Сказал – и разом все, какие есть, не сдвигаемые, на века, композиции накренились и закачались. Того и гляди упадут. Это надо же – с диким совершенством! Как в бочку с порохом. “Народ безмолвствует”. А мы-то думали: фрагмент, уравновешено, спокойствие. Спокойствие над дикой пропастью. “…И не был убийцею создатель Ватикана?” Качаемся. Свирепый камень открыт ветрам. Что ж вы хотели: на то отрывок – чтоб открыть. Открыть закрытое. Впустить незавершенность в совершенство? Какая дичь. “…И не был убийцею создатель Ватикана?” На-зад! Назад нас тянет, заткнуть дыру, перечитать, проверить, был или не был, о чем безмолвствует… На край – подумать страшно. “Твой голос, милая, выводит звуки…” Границы падают. Отрывок – не царскосельский парк, не мрамор, но – море. Накренились мачты. Не бойтесь. Поздно. Мы в безмерности.
И вместо руля на полстраницы, на весь океан – сплошные точки………………………………………
………………………………………………………..
С именем Пушкина, и этим он – всем на удивление – нов, свеж, современен и интересен, всегда связано чувство физического присутствия, непосредственной близости, каковое он производит под маркой доброго знакомого, нашего с вами круга и сорта, всем доступного, с каждым встречавшегося, еще вчера здесь рассыпавшего свой мелкий бисер. Его появление в виде частного лица, которое ни от кого не зависит и никого не представляет, а разгуливает само по себе, заговаривая с читателями прямо на бульваре: – Здравствуйте, а я – Пушкин! – было как гром с ясного неба после всех околичностей, чинов и должностей восемнадцатого столетия. Пушкин – первый штатский в русской литературе, обративший на себя внимание. В полном смысле штатский, не дипломат, не секретарь, никто. Штафирка, шпак. Но погромче военного. Первый поэт со своей биографией, а не послужным списком.

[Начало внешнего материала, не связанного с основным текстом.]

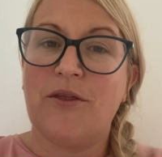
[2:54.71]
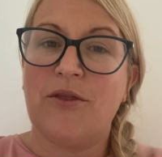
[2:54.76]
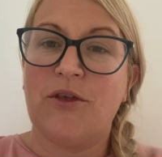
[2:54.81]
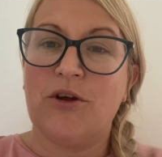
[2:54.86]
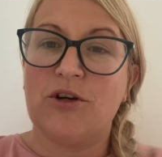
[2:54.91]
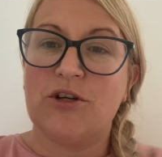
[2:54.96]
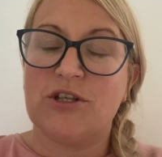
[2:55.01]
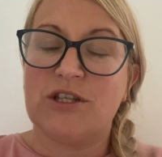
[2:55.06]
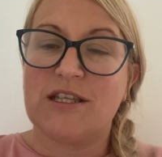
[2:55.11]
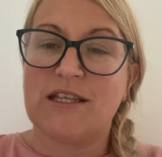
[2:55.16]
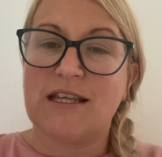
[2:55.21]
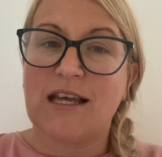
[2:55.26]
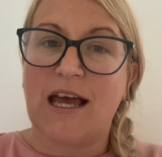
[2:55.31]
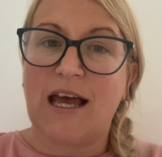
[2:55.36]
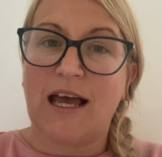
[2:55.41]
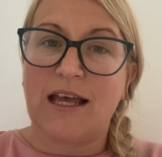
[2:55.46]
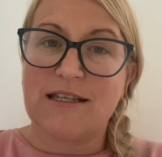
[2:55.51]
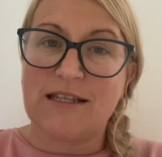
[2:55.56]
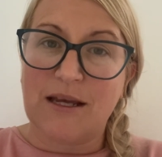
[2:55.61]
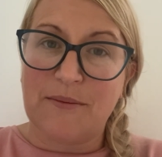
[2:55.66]
There's
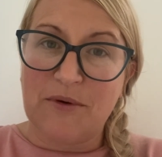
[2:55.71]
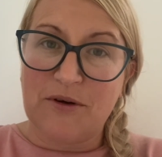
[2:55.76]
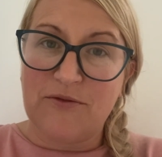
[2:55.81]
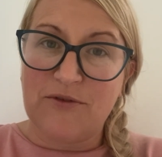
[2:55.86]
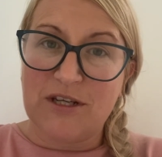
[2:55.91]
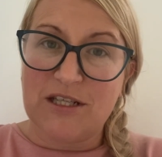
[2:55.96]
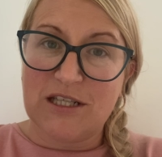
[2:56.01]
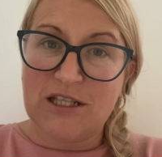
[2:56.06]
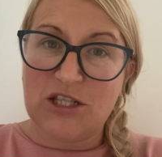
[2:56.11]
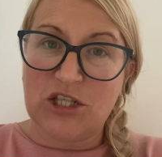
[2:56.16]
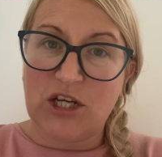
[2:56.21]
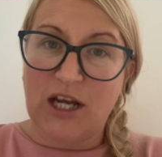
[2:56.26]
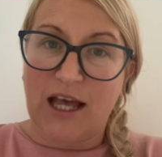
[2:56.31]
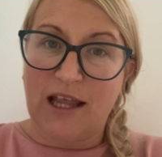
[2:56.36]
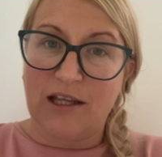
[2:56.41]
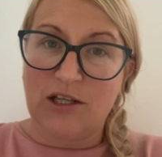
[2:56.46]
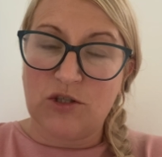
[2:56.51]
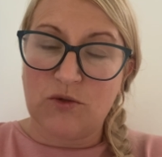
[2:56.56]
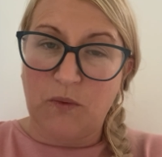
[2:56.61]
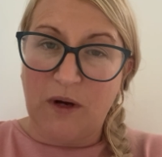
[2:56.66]
a Summer Reading
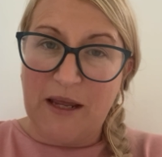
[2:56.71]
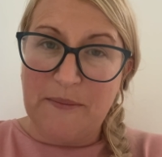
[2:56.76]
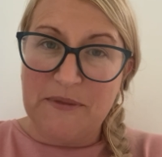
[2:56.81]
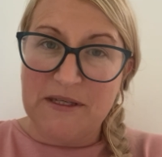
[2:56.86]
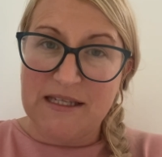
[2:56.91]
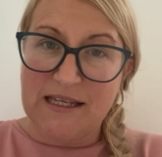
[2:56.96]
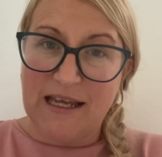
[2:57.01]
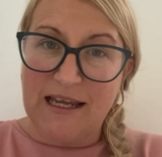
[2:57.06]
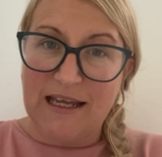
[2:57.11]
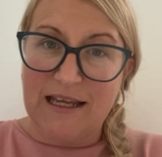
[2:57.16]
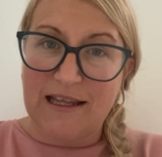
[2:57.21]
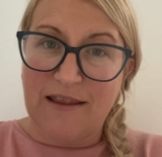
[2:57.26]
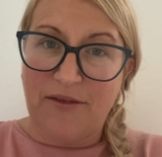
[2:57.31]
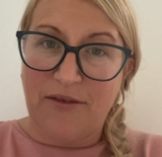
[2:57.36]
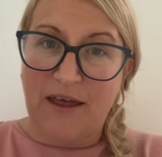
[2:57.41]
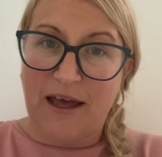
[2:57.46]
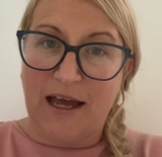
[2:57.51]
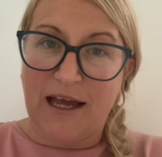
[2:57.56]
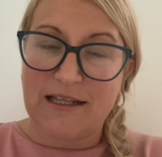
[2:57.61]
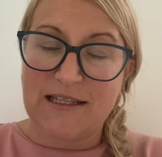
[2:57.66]
Challenge website
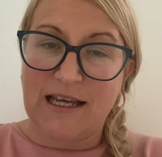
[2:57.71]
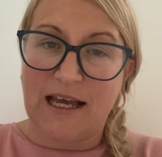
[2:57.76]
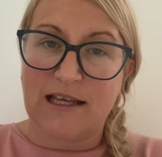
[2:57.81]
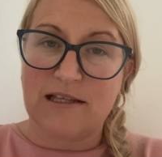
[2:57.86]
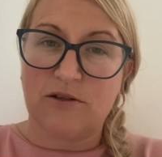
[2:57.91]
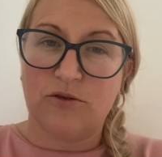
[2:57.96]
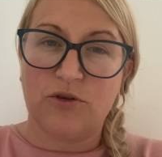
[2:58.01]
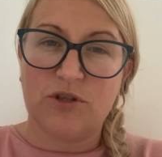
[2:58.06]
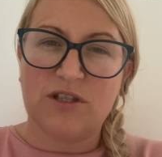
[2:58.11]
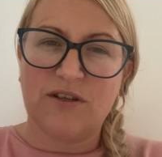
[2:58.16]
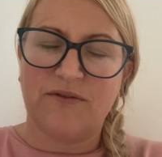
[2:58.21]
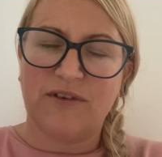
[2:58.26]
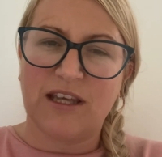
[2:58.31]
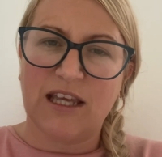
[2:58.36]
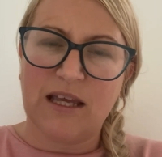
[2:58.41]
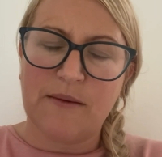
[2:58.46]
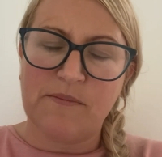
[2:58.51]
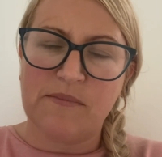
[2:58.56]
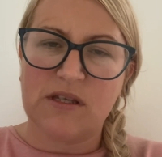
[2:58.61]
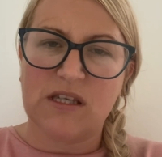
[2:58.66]
that has lots of
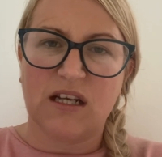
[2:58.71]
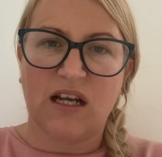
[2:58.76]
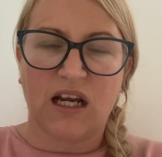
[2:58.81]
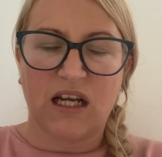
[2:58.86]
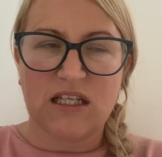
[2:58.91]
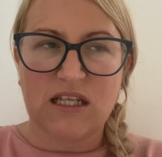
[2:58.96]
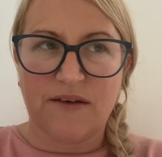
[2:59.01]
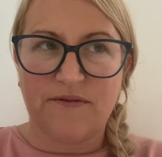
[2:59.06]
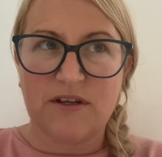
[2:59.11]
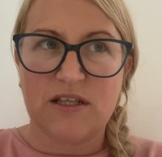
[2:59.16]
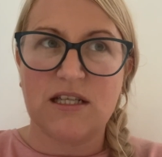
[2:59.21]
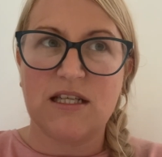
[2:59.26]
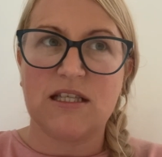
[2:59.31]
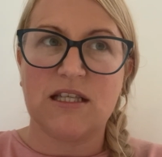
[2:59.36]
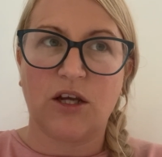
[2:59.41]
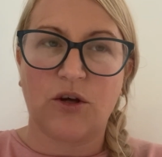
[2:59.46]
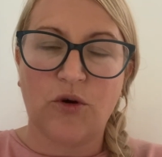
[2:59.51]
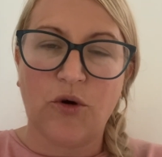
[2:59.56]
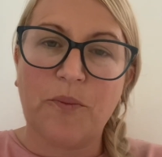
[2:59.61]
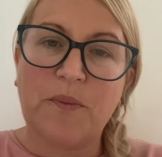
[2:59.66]
games and activities
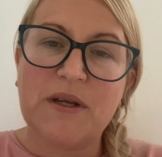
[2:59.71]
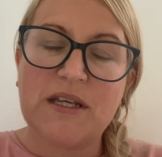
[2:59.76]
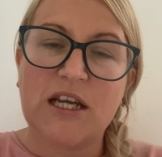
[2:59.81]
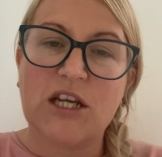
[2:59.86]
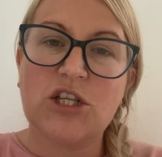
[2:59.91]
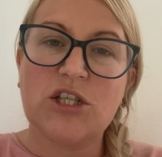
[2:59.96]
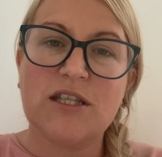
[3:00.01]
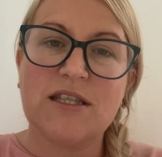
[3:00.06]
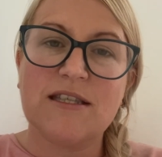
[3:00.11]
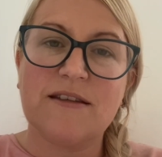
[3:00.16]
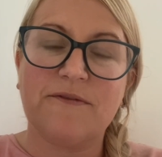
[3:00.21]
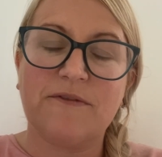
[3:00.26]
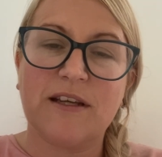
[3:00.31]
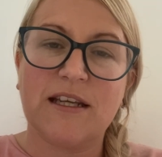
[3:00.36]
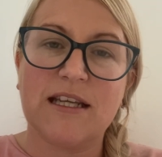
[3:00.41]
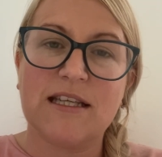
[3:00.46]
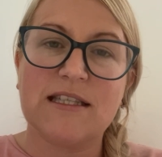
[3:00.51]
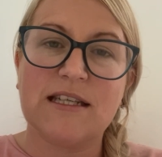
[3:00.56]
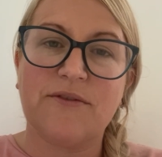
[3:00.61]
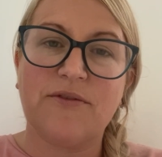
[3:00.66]
and competitions and
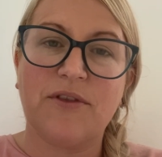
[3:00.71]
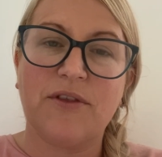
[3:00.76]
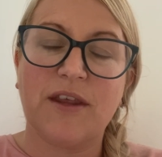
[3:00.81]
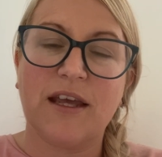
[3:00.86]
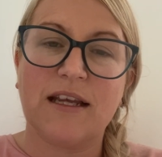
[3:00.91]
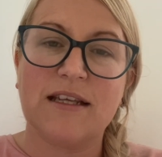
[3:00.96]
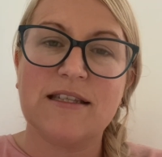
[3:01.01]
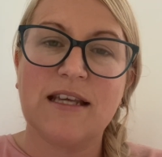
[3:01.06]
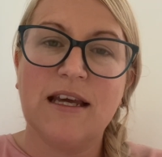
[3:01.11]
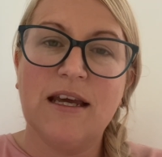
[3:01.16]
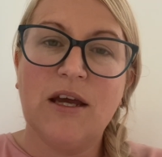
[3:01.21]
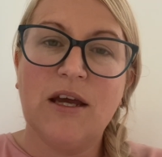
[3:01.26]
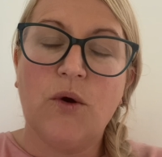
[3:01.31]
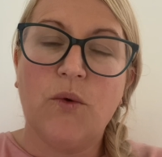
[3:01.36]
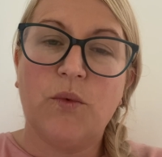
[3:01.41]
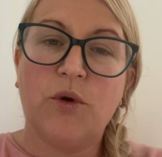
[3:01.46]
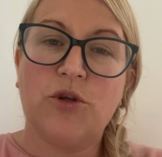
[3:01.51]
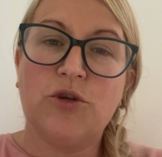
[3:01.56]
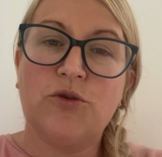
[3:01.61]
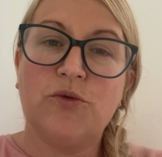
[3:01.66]
various different things
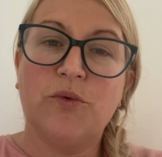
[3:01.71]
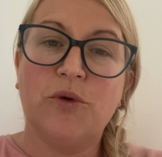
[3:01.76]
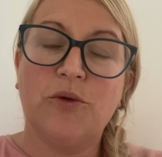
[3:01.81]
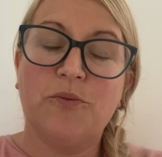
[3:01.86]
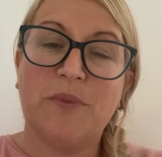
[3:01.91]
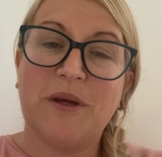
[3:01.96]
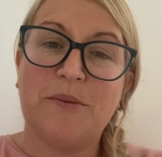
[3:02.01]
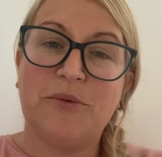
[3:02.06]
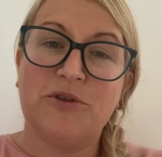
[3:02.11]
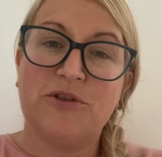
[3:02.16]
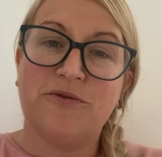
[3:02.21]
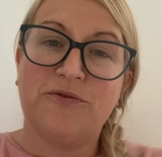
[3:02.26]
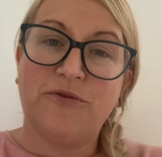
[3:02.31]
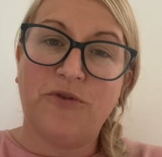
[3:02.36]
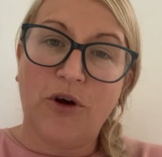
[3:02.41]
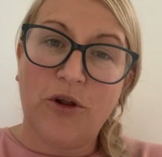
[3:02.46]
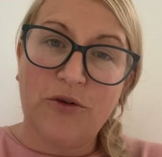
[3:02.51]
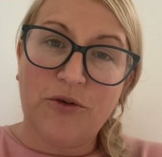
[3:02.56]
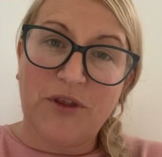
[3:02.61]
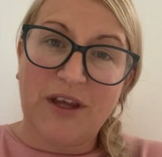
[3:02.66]
where you will be able to
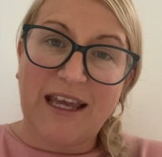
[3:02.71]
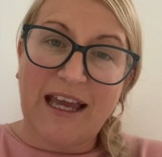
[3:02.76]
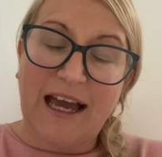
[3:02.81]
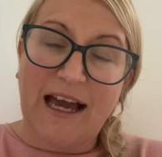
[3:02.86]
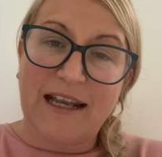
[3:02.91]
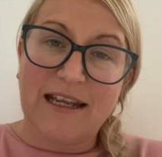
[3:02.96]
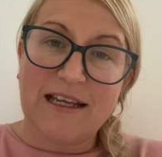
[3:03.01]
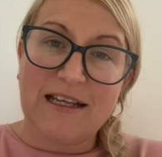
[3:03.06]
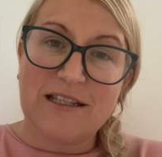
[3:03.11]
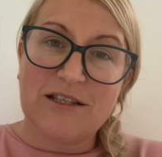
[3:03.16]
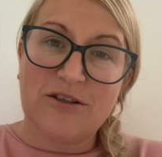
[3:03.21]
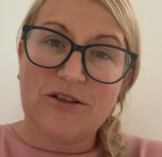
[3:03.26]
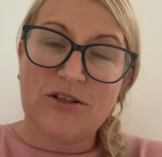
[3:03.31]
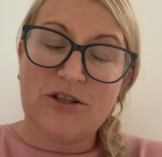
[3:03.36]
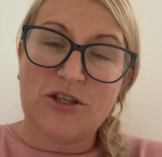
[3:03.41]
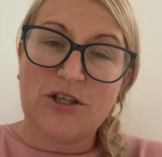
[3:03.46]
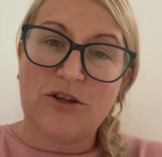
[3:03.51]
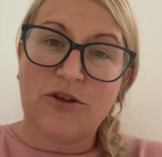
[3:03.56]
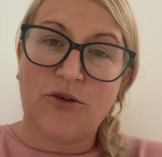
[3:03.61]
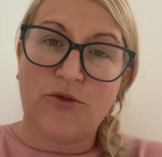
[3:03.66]
follow the
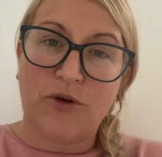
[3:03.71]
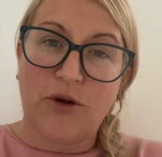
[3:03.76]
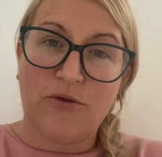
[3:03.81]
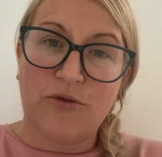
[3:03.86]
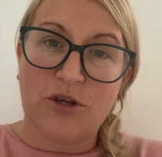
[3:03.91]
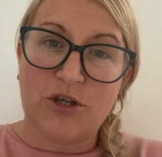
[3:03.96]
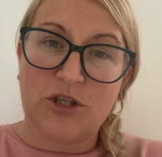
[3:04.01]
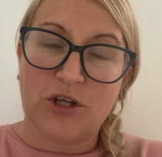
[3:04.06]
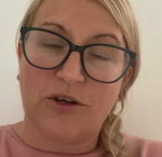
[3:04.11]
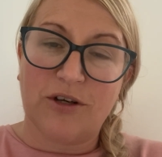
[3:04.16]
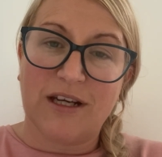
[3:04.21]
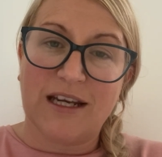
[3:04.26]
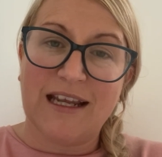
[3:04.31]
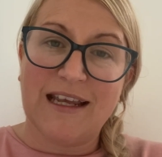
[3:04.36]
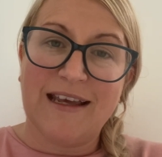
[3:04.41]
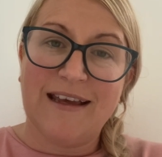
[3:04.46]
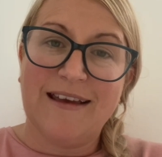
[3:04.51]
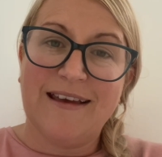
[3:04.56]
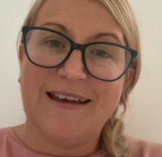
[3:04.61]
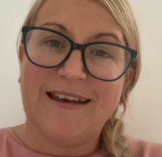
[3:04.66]
characters throughout the
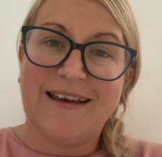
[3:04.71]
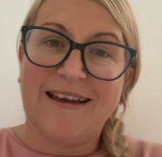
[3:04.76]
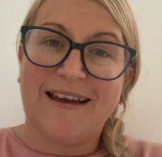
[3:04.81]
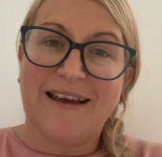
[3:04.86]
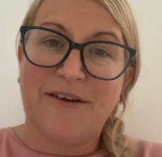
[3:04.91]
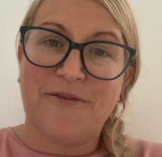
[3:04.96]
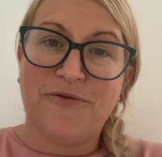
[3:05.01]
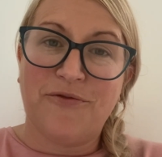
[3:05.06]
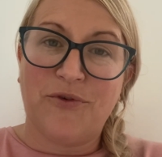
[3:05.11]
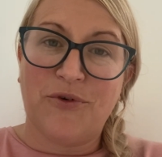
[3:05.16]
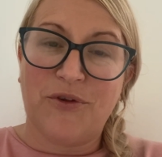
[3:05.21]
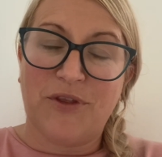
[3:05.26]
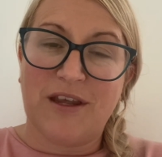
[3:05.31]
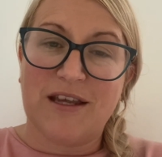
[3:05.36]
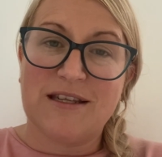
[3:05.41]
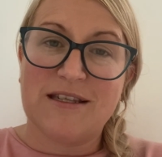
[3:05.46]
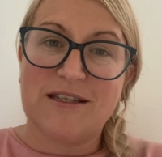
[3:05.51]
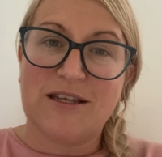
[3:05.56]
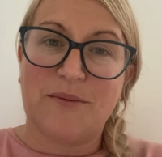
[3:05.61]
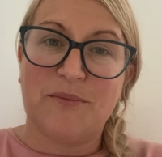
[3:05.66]
journey for
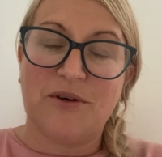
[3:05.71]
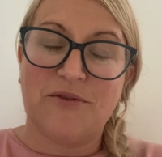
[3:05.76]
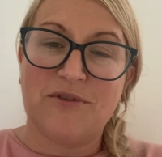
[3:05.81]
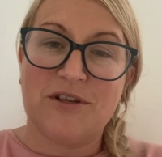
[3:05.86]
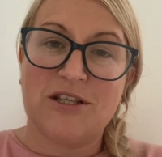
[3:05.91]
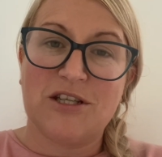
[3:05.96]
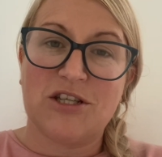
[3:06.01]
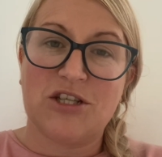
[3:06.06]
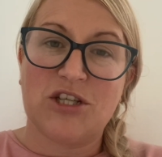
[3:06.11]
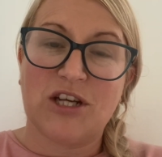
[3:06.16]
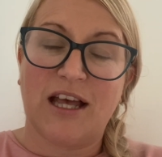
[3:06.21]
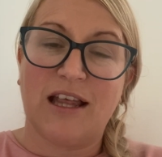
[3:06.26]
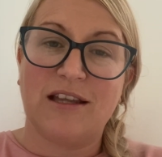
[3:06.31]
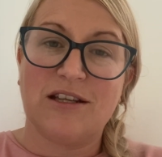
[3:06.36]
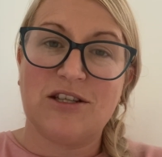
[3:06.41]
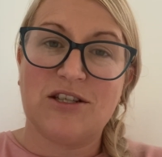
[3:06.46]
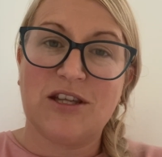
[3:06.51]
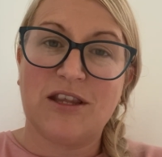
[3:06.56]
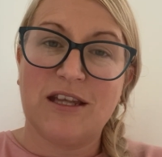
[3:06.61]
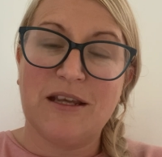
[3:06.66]
this Summer Reading
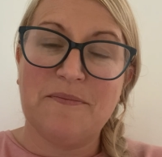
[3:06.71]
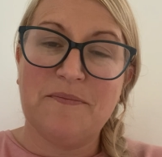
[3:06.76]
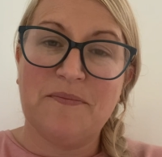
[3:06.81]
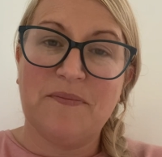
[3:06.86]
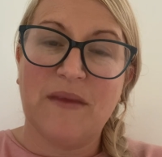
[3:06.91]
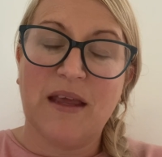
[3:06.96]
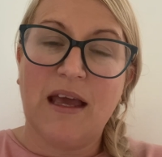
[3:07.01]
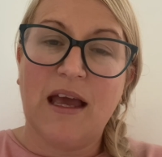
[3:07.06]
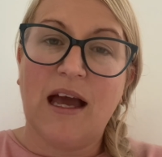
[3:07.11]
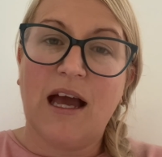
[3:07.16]
Challenge theme.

Биографии поэтов до Пушкина почти не известны, не интересны вне государственных дел. Даже Батюшков одно время витийствовал в офицерах. Даже скромный Жуковский числился при дворе старшим преподавателем. Восхищаясь Державиным, Бестужев (в статье “О романе Н.Полевого «Клятва при Гробе Господнем»”, 1833) уверяет, что не таланту российский Гораций был обязан своей известностью: “Все поклонялись ему, потому что он был любимец Екатерины, потому что он был тайный советник. Все подражали ему, потому что полагали с Парнаса махнуть в следующий класс, получить перстенек или приборец на нижнем конце вельможи или хоть позволение потолкаться в его прихожей…”
И вот – извольте радоваться!
Это был вызов обществу – отказ от должности, от деятельности ради поэзии. Это было дезертирство, предательство. Еще Ломоносов настаивал: “Поэтом можешь ты не быть, но гражданином быть обязан!” А Пушкин, наплевав на тогдашние гражданские права и обязанности, ушел в поэты, как уходят в босяки.
Особенно непристойно это звучало по отношению к воинской доблести, еще заставлявшей дрожать голоса певцов. В ту пору, когда юнцу самое время грезить о ментике и темляке, Пушкин, здоровый лоб (поили-кормили, растили-учили, и на тебе!), изображал из себя отшельника, насвистывая в своем шалаше:
Ему не составляло труда изобразить баталию и мысленно там фехтовать для испытания характера. Но все это – не то, не подвиги, не геройства, а психологические упражнения личности, позабывшей и думать о службе. Война его веселила, как острое ощущение, рискованная партия. “Люблю войны кровавые забавы, и смерти мысль мила душе моей”. (Позднее на этих нервах много играл Лермонтов.)
Дурной пример заразителен, и спустя десять лет, когда Пушкину случилось проехаться в Арзрум, Булгарин был вынужден с горечью констатировать: “Мы думали, что автор Руслана и Людмилы устремился за Кавказ, чтоб напитаться высокими чувствами поэзии, обогатиться новыми впечатлениями и в сладких песнях передать потомству великие подвиги русских современных героев. Мы думали, что великие события на Востоке, удивившие мир и стяжавшие России уважение всех просвещенных народов, возбудят гений наших поэтов, – и мы ошиблись. Лиры знаменитые остались безмолвными, и в пустыне нашей поэзии появился опять Онегин, бледный, слабый… сердцу больно, когда взглянешь на эту бесцветную картину” (“Северная пчела”, 22 марта 1830 г., № 35).
Булгарин ошибался в одном: в “Руслане и Людмиле” нет ничего геройского; автор уже тогда всем богатырским подвигам предпочел уединение в тени ветвей.